Pendekatan pluralis-dialogal membuka ruang bagi sumbangan kolaboratif tiap umat beragama
terhadap umat beragama lain. Ada upaya saling "berbagi" dan mendengarkan serta membiarkan
diri disapa oleh iman dan kehidupan sesama umat beragama. Di dalam dialog kita tidak membuat
perbandingan dan evaluasi mana yang paling benar dan mana yang salah. Dialog dalam
perspektif ini mengantar kita untuk menempatkan umat beragama dan beriman lain dari
perspektif agama dan iman kita. Di dalamnya kita juga menghormati jati diri mereka, tanpa
mereduksi mereka pada agama dan iman kita, serta tanpa peleburan yang menghancurkan
identitas satu sama lain. Paradigma ini bermanfaat bukan hanya untuk menciptakan kerukunan
antar umat beragama dan beriman, tetapi juga membentuk penghayatan agama dan iman yang
lebih mendalam dan bertanggungjawab (Ibid.).

Dialog ditujukan kepada dua entitas fundamentalis. Pertama, dialog dengan kelompok-kelompok
sosial. Tiap umat beragama dan kaum beriman harus keluar dari kerangkeng ketertutupan diri
hanya pada agama dan keyakinannya. Ia berusaha membangun dialog dengan agama dan
keyakinan orang lain yang berbeda darinya.
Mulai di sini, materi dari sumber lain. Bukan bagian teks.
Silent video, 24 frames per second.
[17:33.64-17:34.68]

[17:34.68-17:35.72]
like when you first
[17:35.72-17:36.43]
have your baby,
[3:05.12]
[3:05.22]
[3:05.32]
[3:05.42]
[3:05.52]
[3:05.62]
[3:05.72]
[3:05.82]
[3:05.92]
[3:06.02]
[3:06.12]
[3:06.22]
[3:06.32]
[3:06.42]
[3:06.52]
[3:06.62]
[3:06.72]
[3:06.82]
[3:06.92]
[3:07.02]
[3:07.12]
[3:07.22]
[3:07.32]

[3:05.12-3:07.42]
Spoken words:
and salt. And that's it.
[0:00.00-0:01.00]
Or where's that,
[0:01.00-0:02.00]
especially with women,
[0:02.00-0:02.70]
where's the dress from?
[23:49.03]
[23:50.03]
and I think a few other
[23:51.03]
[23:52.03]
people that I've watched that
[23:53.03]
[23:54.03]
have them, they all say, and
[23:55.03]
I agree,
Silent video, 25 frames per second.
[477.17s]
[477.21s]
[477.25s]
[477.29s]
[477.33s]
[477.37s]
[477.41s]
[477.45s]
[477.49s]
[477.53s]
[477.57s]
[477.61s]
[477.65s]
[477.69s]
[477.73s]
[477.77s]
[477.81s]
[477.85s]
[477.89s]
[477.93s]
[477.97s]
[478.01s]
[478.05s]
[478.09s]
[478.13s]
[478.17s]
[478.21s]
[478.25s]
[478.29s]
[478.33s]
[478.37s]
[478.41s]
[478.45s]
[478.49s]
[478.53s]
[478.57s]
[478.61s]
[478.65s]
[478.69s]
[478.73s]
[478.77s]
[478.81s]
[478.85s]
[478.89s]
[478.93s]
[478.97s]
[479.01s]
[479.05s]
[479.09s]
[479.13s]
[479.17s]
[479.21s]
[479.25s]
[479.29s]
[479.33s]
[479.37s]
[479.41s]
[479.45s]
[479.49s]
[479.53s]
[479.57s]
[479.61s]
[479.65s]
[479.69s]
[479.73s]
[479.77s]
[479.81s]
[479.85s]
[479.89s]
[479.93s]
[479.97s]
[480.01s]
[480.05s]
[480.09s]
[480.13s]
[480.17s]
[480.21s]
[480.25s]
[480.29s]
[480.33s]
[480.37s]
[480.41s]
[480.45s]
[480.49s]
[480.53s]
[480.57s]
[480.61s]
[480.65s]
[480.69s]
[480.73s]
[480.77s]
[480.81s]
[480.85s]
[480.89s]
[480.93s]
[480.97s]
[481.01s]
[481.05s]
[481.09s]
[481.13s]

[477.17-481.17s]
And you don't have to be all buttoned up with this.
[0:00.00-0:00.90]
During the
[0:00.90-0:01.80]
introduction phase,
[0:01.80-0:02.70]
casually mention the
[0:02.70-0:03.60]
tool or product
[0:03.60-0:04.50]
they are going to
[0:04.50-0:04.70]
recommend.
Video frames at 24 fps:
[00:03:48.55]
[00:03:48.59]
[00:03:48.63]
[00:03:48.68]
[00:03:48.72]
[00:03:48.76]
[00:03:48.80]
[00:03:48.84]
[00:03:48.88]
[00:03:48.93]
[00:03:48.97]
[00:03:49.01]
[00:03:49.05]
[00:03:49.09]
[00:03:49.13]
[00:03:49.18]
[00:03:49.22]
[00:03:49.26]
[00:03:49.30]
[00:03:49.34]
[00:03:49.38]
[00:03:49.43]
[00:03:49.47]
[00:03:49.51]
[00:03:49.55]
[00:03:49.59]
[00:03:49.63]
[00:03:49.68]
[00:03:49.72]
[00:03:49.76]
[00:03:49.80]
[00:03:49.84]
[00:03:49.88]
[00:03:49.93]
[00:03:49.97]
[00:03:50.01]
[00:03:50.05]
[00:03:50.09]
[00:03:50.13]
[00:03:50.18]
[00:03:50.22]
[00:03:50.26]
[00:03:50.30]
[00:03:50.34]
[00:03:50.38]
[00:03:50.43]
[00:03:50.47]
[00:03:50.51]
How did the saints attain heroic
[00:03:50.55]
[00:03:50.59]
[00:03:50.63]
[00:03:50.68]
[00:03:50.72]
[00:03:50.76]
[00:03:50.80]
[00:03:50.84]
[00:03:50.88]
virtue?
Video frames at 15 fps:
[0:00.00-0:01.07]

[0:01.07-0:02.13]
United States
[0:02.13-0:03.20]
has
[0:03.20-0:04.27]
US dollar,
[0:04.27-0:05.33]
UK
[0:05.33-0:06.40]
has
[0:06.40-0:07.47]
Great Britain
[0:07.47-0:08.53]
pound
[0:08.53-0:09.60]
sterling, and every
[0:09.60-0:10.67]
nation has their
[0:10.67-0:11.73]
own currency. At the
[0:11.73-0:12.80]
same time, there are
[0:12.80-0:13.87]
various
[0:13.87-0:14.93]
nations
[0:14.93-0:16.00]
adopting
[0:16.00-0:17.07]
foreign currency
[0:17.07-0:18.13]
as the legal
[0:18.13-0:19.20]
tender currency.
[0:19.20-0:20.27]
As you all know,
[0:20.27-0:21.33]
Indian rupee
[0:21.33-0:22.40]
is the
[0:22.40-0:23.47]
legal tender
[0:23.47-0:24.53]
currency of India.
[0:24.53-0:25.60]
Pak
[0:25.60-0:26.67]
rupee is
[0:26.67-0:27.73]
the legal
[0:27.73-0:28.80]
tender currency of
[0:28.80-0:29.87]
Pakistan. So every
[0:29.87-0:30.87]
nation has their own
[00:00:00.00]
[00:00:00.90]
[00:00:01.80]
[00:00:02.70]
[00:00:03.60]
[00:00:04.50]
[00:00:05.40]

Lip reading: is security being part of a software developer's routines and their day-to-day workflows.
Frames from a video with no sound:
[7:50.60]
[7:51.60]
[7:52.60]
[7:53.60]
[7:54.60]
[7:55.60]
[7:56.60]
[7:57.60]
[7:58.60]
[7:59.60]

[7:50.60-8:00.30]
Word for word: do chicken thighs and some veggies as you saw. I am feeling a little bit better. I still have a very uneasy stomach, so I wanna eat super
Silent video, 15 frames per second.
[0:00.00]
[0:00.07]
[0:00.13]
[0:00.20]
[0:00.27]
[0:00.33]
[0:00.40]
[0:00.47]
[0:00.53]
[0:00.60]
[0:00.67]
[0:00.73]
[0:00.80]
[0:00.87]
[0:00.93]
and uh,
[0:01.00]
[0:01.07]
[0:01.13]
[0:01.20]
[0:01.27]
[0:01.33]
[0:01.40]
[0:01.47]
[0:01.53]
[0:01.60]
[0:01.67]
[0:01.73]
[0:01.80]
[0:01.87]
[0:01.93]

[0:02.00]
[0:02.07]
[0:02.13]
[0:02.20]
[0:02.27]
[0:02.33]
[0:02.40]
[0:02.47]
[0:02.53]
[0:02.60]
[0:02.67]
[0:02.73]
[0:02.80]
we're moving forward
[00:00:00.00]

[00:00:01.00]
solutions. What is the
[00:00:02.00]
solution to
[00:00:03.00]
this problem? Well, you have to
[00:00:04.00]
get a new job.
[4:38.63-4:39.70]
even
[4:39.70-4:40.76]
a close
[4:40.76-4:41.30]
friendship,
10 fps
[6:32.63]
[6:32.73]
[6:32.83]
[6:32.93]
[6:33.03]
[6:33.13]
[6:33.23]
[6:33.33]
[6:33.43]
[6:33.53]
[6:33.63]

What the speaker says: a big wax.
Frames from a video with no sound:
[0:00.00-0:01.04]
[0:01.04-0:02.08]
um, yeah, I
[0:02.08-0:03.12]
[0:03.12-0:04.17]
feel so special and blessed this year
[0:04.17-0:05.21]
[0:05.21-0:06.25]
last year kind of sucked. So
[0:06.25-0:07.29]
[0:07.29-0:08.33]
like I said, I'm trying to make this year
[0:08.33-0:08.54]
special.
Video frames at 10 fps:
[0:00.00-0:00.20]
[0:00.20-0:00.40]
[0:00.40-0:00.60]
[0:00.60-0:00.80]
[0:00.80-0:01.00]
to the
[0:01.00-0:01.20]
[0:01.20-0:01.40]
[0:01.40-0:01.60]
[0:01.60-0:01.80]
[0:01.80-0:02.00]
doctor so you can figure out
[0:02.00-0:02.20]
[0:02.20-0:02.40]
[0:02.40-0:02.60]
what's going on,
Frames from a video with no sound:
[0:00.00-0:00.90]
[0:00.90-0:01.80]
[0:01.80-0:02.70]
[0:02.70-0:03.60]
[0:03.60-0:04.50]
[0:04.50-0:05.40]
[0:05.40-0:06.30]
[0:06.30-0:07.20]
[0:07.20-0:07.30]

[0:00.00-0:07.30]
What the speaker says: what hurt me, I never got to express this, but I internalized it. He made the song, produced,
Umat Katolik membangun dialog dengan umat Muslim. Umat Islam membangun komunikasi
intens dengan umat Kristen Protestan. Jemaat Protestan meningkatkan dialog dengan Hindu dan
Buddha, demikian pula sebaliknya. Semua umat beragama ini pun membangun dialog dengan
kelompok yang beraliran kepercayaan berbeda yang tidak diakomodasi oleh negara sebagai
agama resmi.

Selain terhadap kelompok sosial, dialog dilakukan juga terhadap negara. Negara menjadi bagian
dari spiral fundamentalisme (ekstremisme) terhadap umat beriman di Tanah Air. Karena itu,
perjuangan menolak fundamentalisme negara menjadi proyek bersama seluruh warga negara.
Dengan kedua paradigma: being religious dan pluralis-dialogal, diharapkan agar
fundamentalisme agama di Indonesia dan ekses-eksesnya dapat diminimalisasi, sehingga
Indonesia menjadi hunian yang layak bagi semua warga negara.